Ultimately you will need to maintain the state of the different components in your game individually. Player animations, background clouds moving, trees swaying, etc. will all be managed by appropriate objects. Since you will already have that type of code structure setup, it makes sense to just maintain major components on separate canvas elements and composite them together as needed for better performance. If the character moves in the bottom left corner of a scene with a static background, you don't need to re-draw the top right corner (or 95% of the scene, for that matter). If you're considering full-screen capabilities, this is definitely a performance concern.
There's a rule in programming, that you should never try and optimize something before you have a speed problem with it. You'll spend more time trying to figure out how to code something in the best way than to actually code, and will never finish anything.
Draw them all on your canvas at a fixed rate. That's how it's done. If you start creating a canvas for each limb and element and manipulate them using CSS, you're wasting the potential of canvas. Might as well just use images. That's how they did it before canvas. That's the problem canvas was made to solve.
If you ever encounter speed issues, then you can start hammering at them. Check out these slides for some tips (related video). This guy's blog also has some handy tips on canvas performance.
For images of this complexity/simplicity, is it better to create pngs and import into canvas or draw the paths and fill on the canvas?
http://www.freeiconsdownload.com/site-images/Large/developer_icons_452x336.jpg
With Canvas, in general, it is almost always better to draw from a PNG/in-memory canvas than to construct and draw a path. (see footnote) Here's some simple data. We're talking a factor of 10 here. For simple stuff.
Especially if you are going to draw those objects over and over, 60 times a second.
And especially when text is involved.
With complex canvas-generated shapes, several performance-minded people have taken to pre-rendering them on in-memory canvases and then drawing from canvas to canvas (using drawImage) instead of recreating the path each time. It is worth it in an awful lot of cases, but of course nothing can beat profiling and timing your own specific situation.
Not to get off course, but I'd just like to remind that you probably shouldn't be worrying about this sort of thing until you are (nearly) finished with your Canvas app.
"We should forget about small efficiencies, say about 97% of the time: premature optimization is the root of all evil" -Knuth
A big thing to note is that for a lot of applications, the performance of drawing these buttons might not even matter (or else have no tangible difference) and you probably do not want to even worry about which way is faster until you are already finished the first iteration of your Canvas app and are working on the "polish, polish, polish" update.
Some may wonder when rendering paths on the fly is better and it's probably obvious to most but in case it isn't I will give it a mention.
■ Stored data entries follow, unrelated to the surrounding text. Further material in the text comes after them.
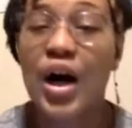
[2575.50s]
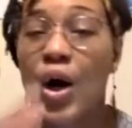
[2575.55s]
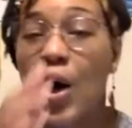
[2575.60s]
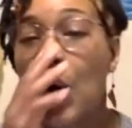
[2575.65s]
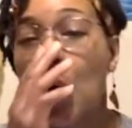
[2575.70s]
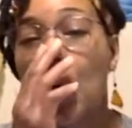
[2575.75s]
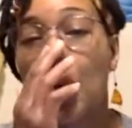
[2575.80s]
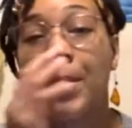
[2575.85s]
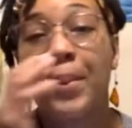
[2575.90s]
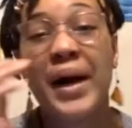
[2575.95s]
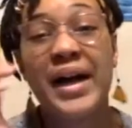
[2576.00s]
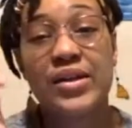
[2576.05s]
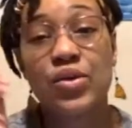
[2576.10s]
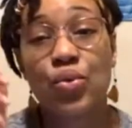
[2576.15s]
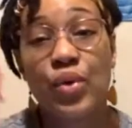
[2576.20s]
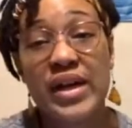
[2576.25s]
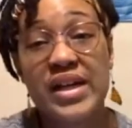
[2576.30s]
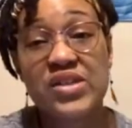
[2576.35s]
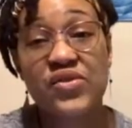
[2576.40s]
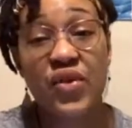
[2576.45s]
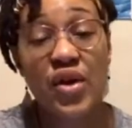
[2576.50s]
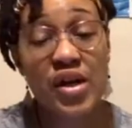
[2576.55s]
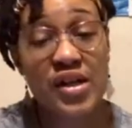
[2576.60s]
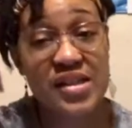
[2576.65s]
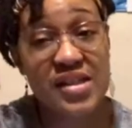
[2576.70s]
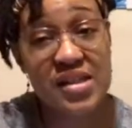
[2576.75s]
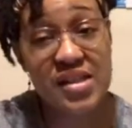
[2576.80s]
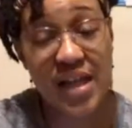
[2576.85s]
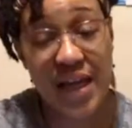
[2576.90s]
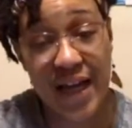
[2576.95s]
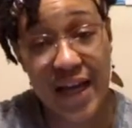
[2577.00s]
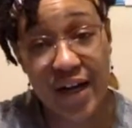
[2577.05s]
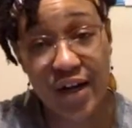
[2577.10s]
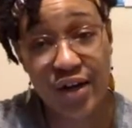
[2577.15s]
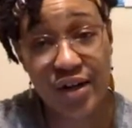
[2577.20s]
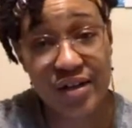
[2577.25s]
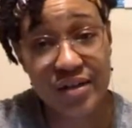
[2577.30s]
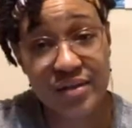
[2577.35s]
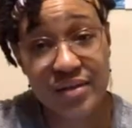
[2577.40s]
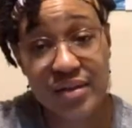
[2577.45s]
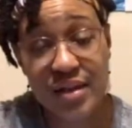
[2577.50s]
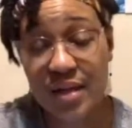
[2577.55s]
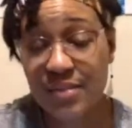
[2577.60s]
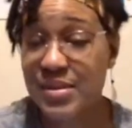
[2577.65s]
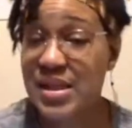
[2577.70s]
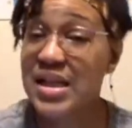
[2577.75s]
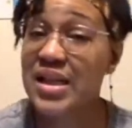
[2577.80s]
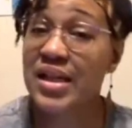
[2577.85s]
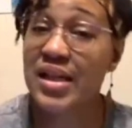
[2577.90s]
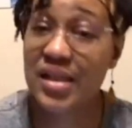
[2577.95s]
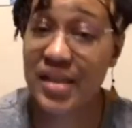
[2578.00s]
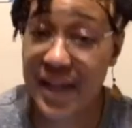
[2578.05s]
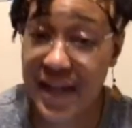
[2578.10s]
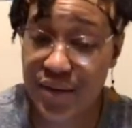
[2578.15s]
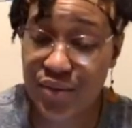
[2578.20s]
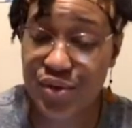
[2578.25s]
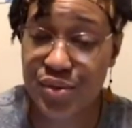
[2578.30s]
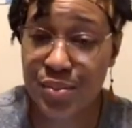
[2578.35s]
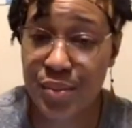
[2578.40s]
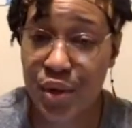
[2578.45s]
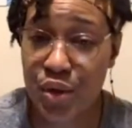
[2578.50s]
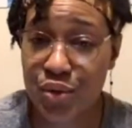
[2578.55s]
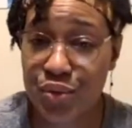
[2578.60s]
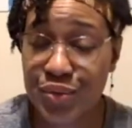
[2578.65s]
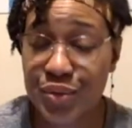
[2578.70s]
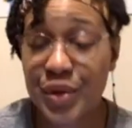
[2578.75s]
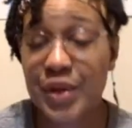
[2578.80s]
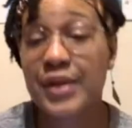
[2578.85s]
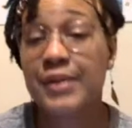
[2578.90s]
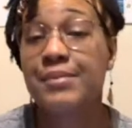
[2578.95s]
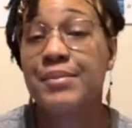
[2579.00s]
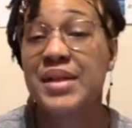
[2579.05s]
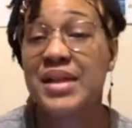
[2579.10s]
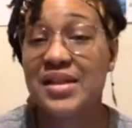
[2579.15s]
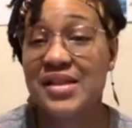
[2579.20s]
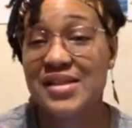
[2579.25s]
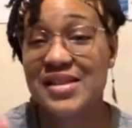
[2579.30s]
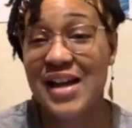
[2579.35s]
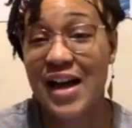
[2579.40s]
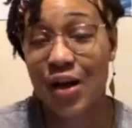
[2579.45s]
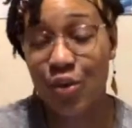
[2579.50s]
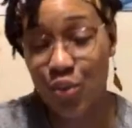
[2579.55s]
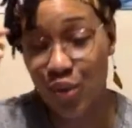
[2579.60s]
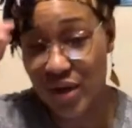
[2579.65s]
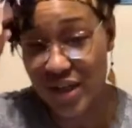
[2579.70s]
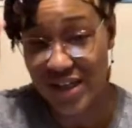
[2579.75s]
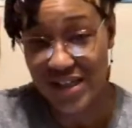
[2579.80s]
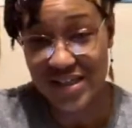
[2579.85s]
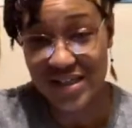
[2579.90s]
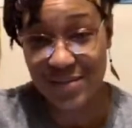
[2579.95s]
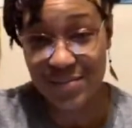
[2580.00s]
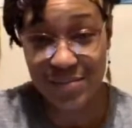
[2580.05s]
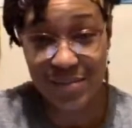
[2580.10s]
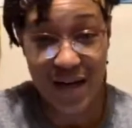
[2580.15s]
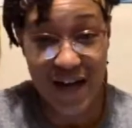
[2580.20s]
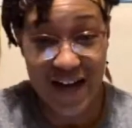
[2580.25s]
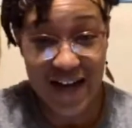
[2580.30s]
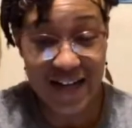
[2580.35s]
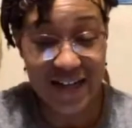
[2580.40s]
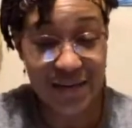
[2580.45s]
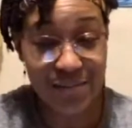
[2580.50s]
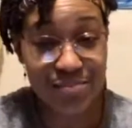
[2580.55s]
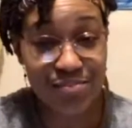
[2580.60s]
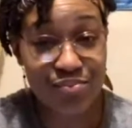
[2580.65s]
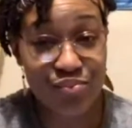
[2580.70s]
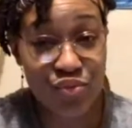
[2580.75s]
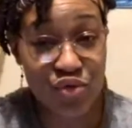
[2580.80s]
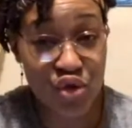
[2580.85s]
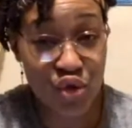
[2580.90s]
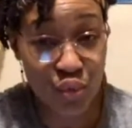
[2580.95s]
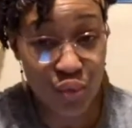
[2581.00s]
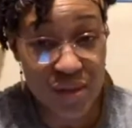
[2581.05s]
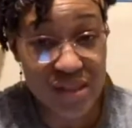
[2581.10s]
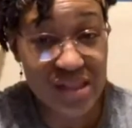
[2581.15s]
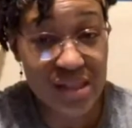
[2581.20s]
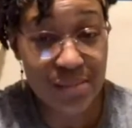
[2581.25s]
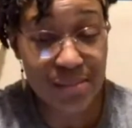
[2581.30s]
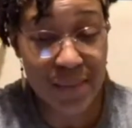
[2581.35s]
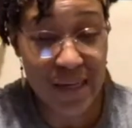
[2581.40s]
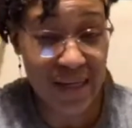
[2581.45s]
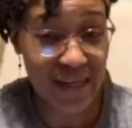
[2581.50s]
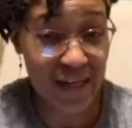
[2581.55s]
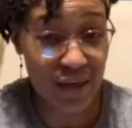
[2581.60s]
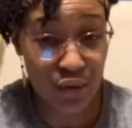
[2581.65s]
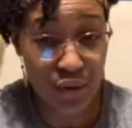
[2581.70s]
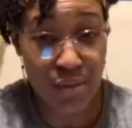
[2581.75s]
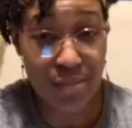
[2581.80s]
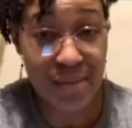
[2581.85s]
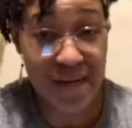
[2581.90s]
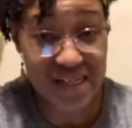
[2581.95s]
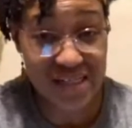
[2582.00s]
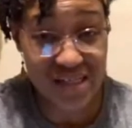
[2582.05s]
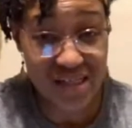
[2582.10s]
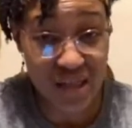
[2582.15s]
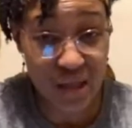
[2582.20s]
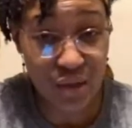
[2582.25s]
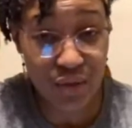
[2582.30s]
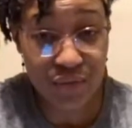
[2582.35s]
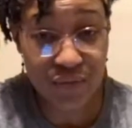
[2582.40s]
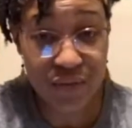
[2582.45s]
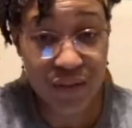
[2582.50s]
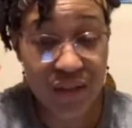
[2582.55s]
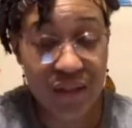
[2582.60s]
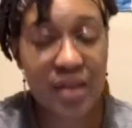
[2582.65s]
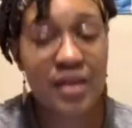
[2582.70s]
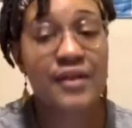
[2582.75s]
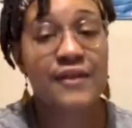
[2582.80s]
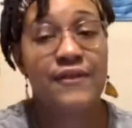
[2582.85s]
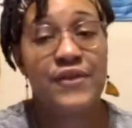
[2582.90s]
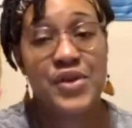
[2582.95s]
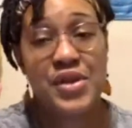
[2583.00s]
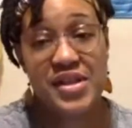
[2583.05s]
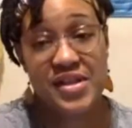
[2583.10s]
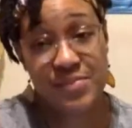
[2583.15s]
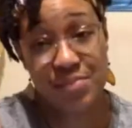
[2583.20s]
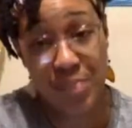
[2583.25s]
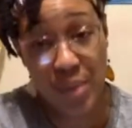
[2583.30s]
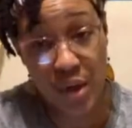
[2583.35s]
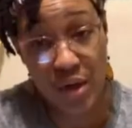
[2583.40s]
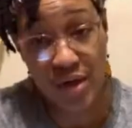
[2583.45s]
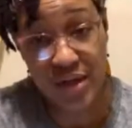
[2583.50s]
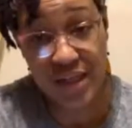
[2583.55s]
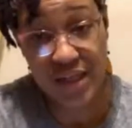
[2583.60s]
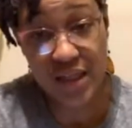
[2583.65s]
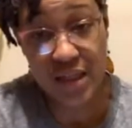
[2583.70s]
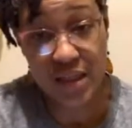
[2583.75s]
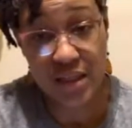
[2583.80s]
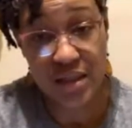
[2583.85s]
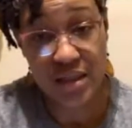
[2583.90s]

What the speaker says: Oh, by the way, as far as this hair, I'm taking it down tomorrow because I wanted to. I twisted my hair up myself for this party,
There are certainly times path-rendering-on-the-fly is the case: Interactive paths such as in drawing programs and animations born out of paths, where the next frame is not another still image but an addition to a path. These and more - anywhere that you want to update the path itself with each frame - are the places that you'll want to keep paths and not try to pre-render anything.
I imagine that each browser would perform differently, it would probably be best to write a quick benchmark and time how long it takes to draw say 1000 of each type.
That being said, in terms of ease of programming, if you have the PNGs already why not use them as is.